On Thu, 09 Aug 2012 03:09:30 -0400, Hugo Trippaers <htrippa...@schubergphilis.com> wrote:

I think I have the clear picture now. I think there is a valid use case for having the option to create 'internal' networks (networks that have no outside connectivity so no SourceNat service)

You "think"? Do people here not have practical experience running a real-world (non-)virtualized environment of any decent complexity? It's done all the time! The router simply doesn't have an interface on said VLAN; qed non-routable and non-SNAT'able.

It might be more clear to use the term "isolated". It just means it can not see any other host that isn't on the same VLAN and can't leave the VLAN. I can't see why every such VLAN couldn't pull from the same set of subnets.
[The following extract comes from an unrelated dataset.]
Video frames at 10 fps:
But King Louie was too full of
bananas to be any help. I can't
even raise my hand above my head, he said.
This ought to work across zones too so either we allocated the same VLAN number in all zones on creation or we maintain an association table: zoneA+vlanX == zoneB+vlanY. Naturally they'll have to be a layer2 VPN between zones and the subnets will have to be different on either end.
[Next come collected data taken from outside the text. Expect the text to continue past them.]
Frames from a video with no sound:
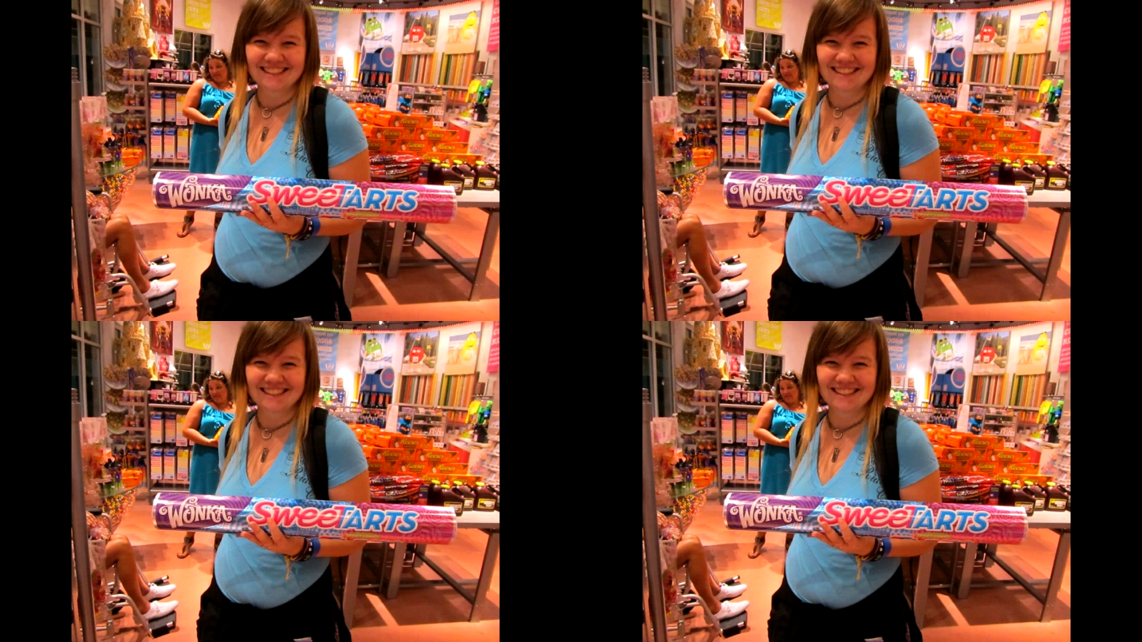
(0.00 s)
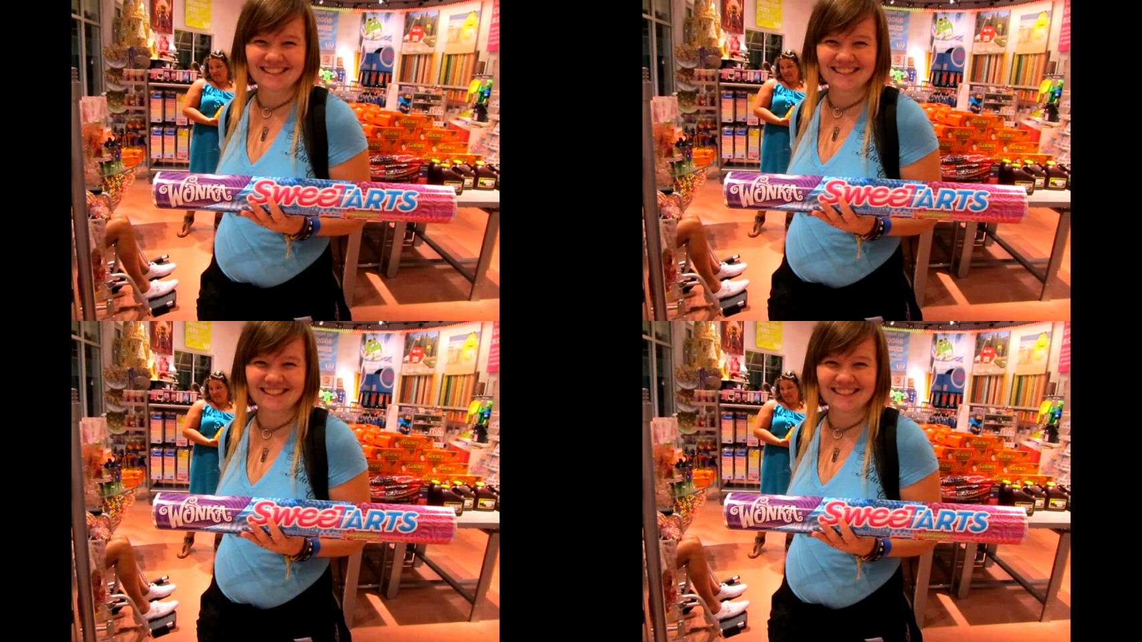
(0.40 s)

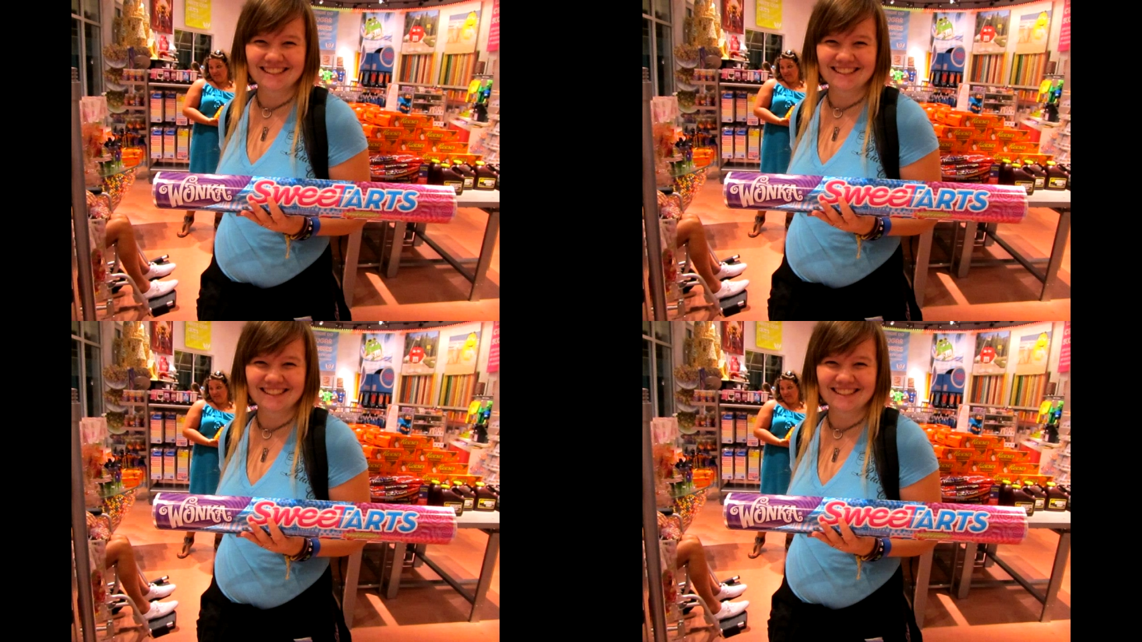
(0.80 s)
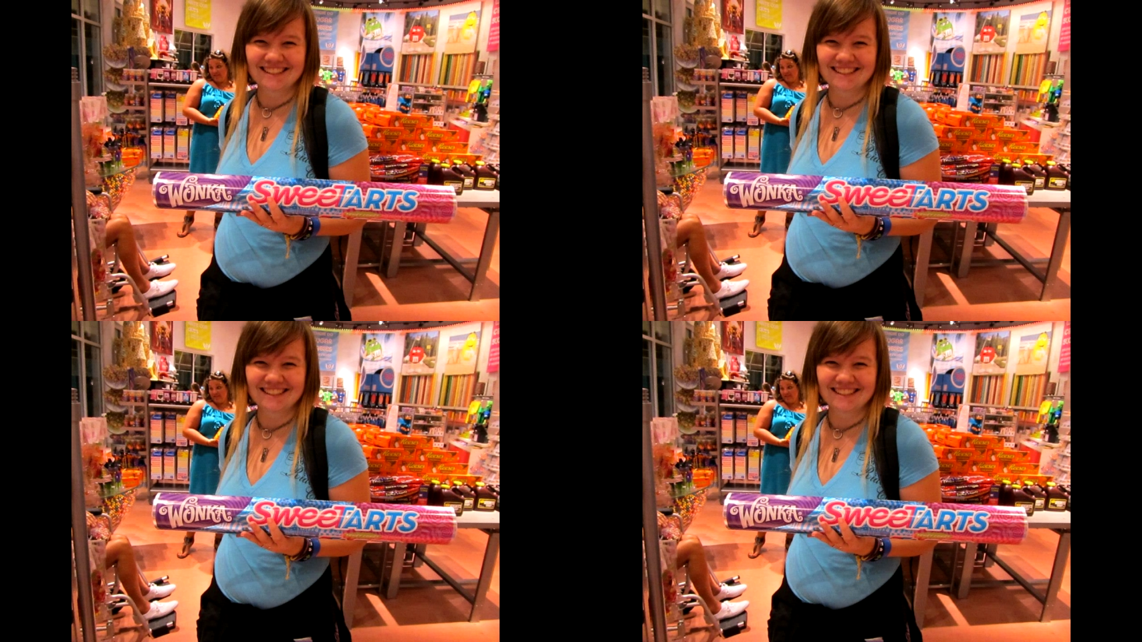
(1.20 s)

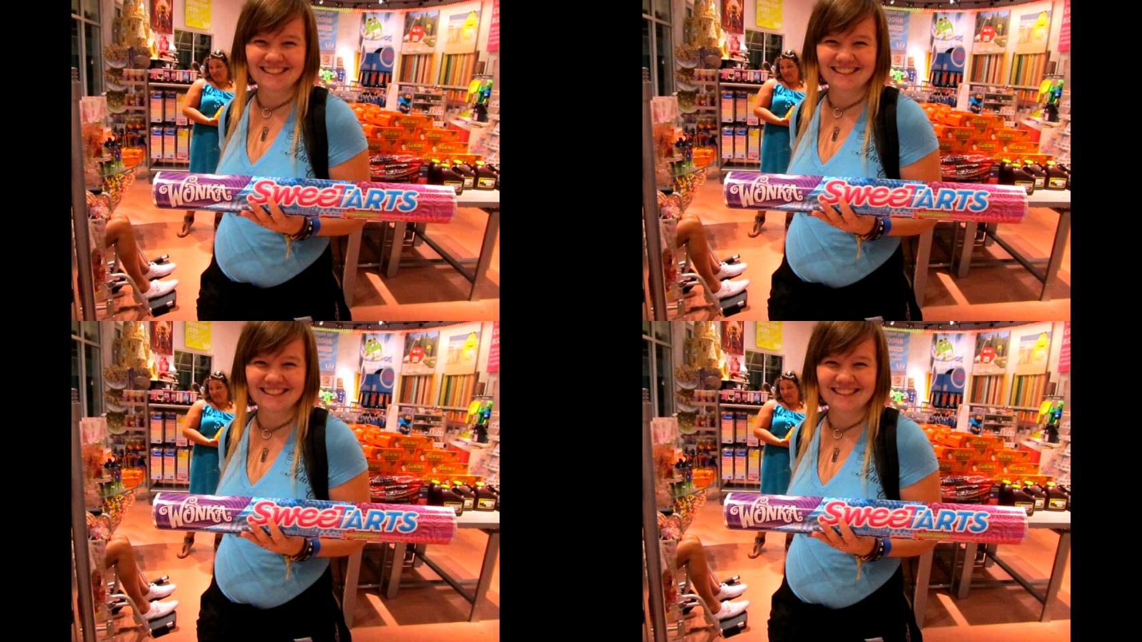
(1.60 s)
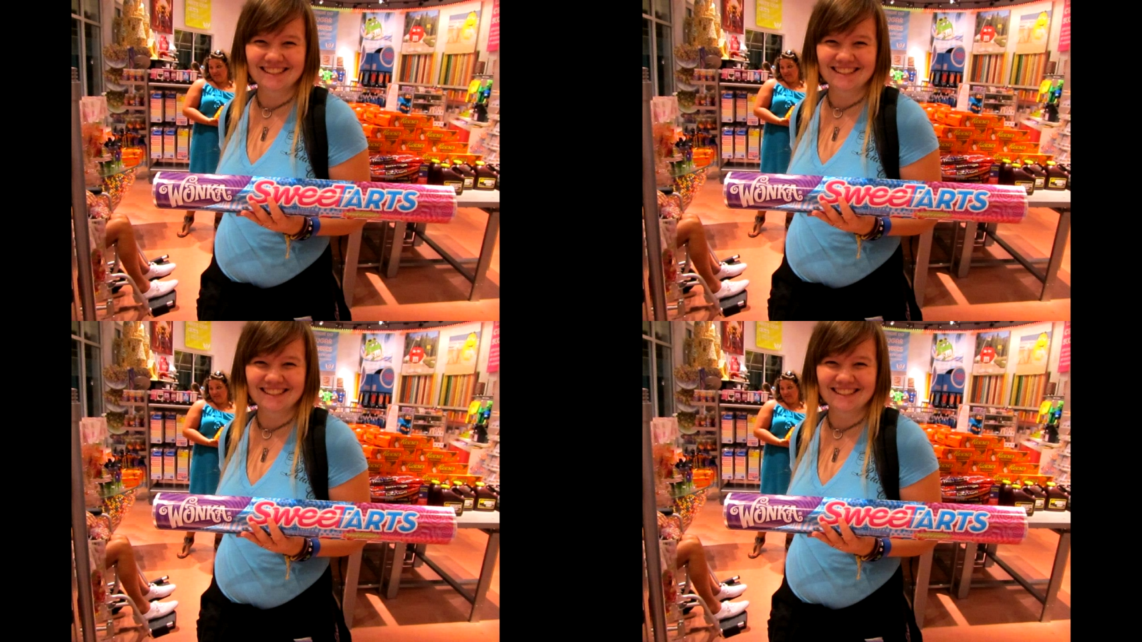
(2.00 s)

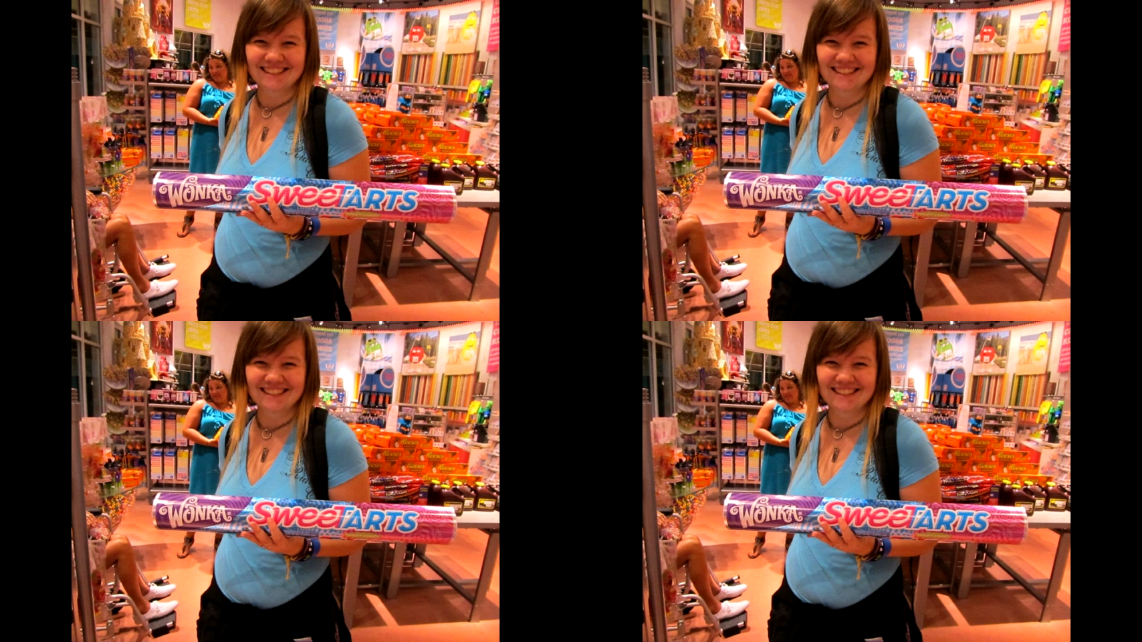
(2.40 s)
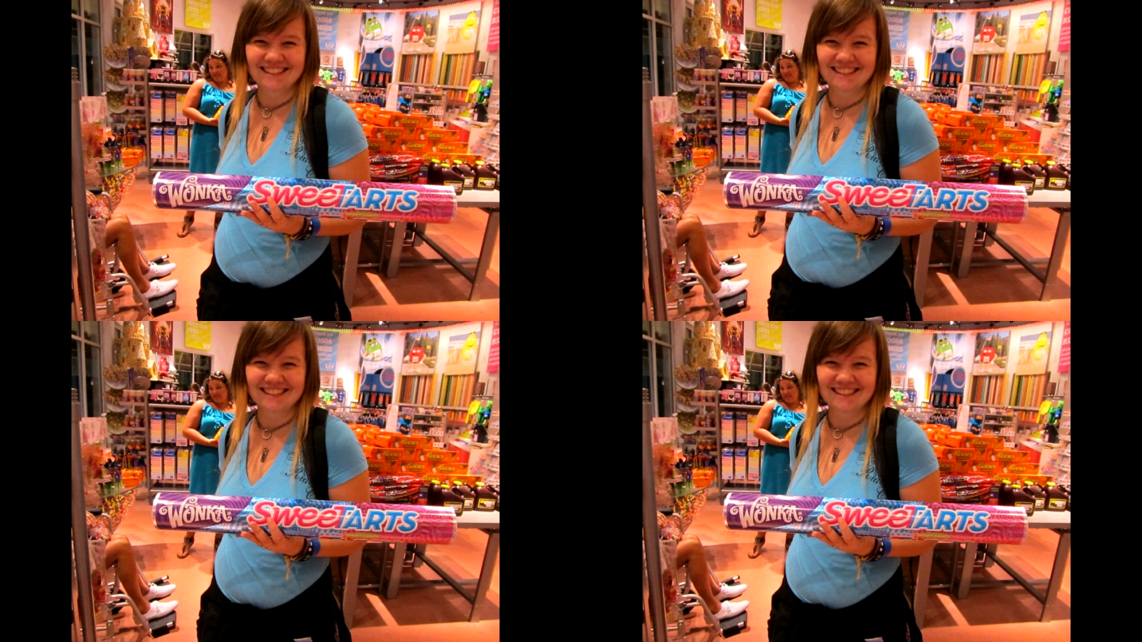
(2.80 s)

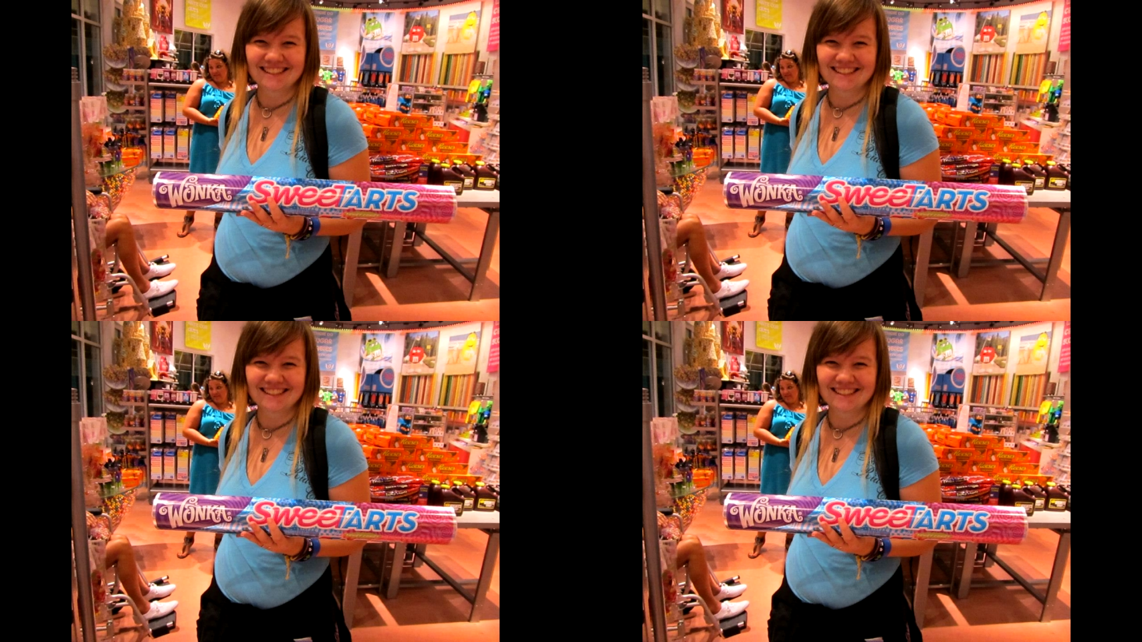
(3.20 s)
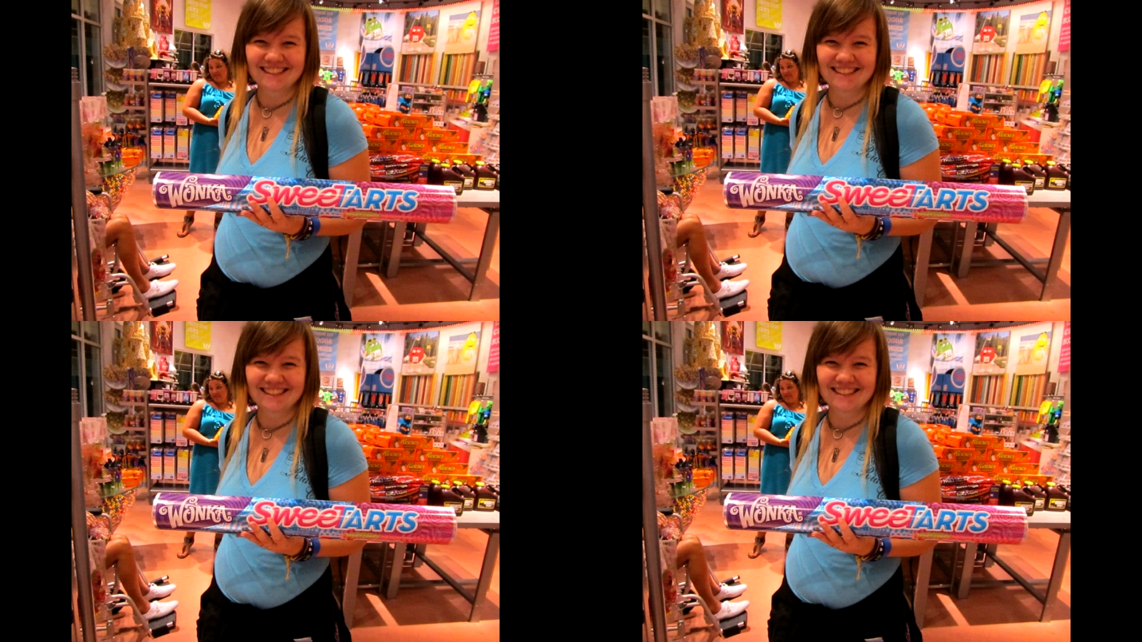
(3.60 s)

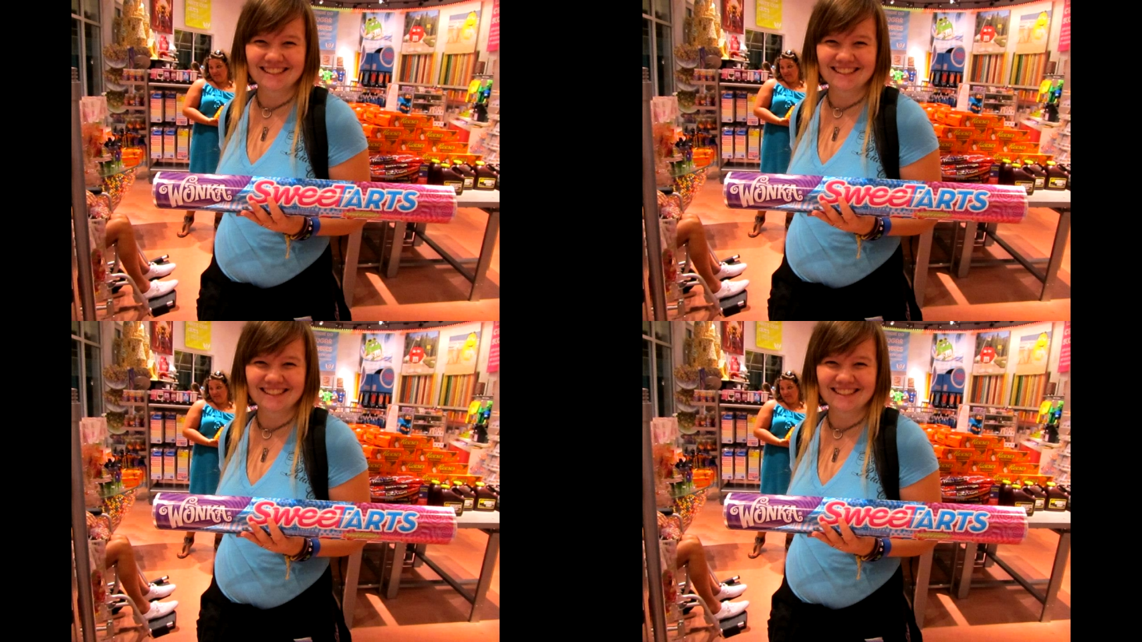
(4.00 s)
Nothing is said.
However, I'm pretty sure a VPN (eg. GRE) tunnel won't work if there are duplicate or differing combinations of left vs right subnets even if their originating interface device names are different since those decisions are based on routes. So unfortunately these isolated subnets have to be unique across all zones, or otherwise isolation can only be local to a zone. Though if the virtual router (aka VPN endpoint) was unique to each customer|Account (?domain?), that should let us do it.